= Reuben White =

Canadian politician

Reuben White (c. 1779 – January 6, 1858) was a farmer, businessman and political figure in Upper Canada.

He was likely born in Schoharie County, New York, in 1779, the son of William White and Hannah Tompkins. The family moved to Upper Canada and settled in Sidney Township, Hastings County, Ontario about 1800. His father and some siblings became Quakers in Upper Canada but it is clear that Reuben did not. He was not a United Empire Loyalist though he married Esther Marsh who was a daughter of Loyalist, Matthias Marsh.

Early on he was a farmer along the shore of the Bay of Quinte. In 1820, White was elected to the 8th Legislative Assembly of Upper Canada session for Hastings. He was re-elected in the 9th and 11th Legislative Assemblies.

In 1833, he was one of the Commissioners who received tenders for the construction of a 750 ft long covered bridge spanning the mouth of the Trent River at Trenton, Ontario, called Port Trent at the time. He was a tavern owner as evidenced by the fact that he paid a tavern licence fee in 1837. In 1841, he sold 1 acre of land from his farm for the construction of a large frame Methodist church known as “White’s Church” and capable of holding 500 people.
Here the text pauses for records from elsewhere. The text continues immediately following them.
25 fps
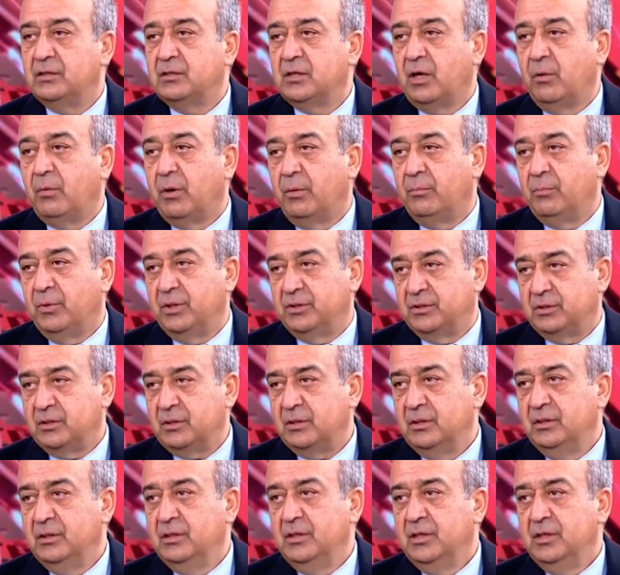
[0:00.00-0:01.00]
tamamladık.
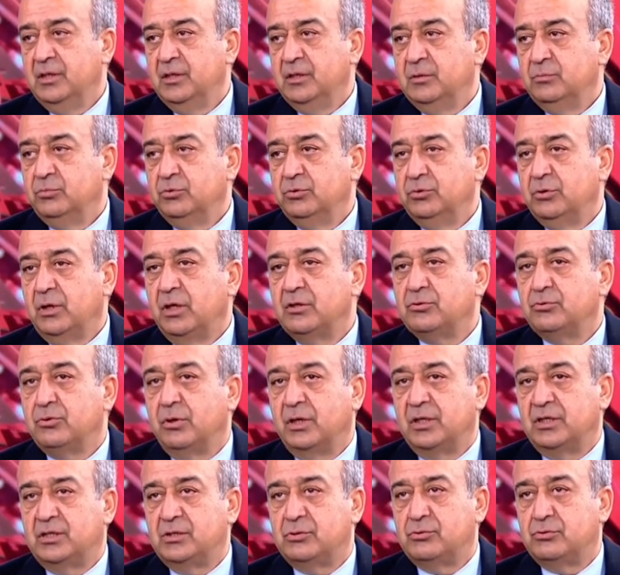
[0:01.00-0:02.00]
Bundan
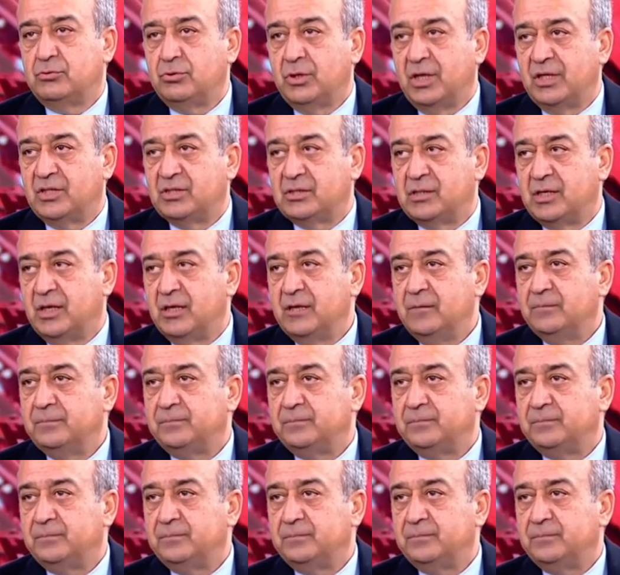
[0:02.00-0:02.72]
sonraki süreçte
An 1855 copy of a map indicates a saw mill on his land.

His son-in-law, Henry W Yager followed him by being elected to the 12th Legislative Assembly of Upper Canada.

Following the 1837 Rebellion, he was arrested in December of that year on a charge of insurrection or treason but released in early January and the trial never occurred.

He is buried in White’s Cemetery, near his farm, and has a tall column headstone demonstrating his prominence in the community.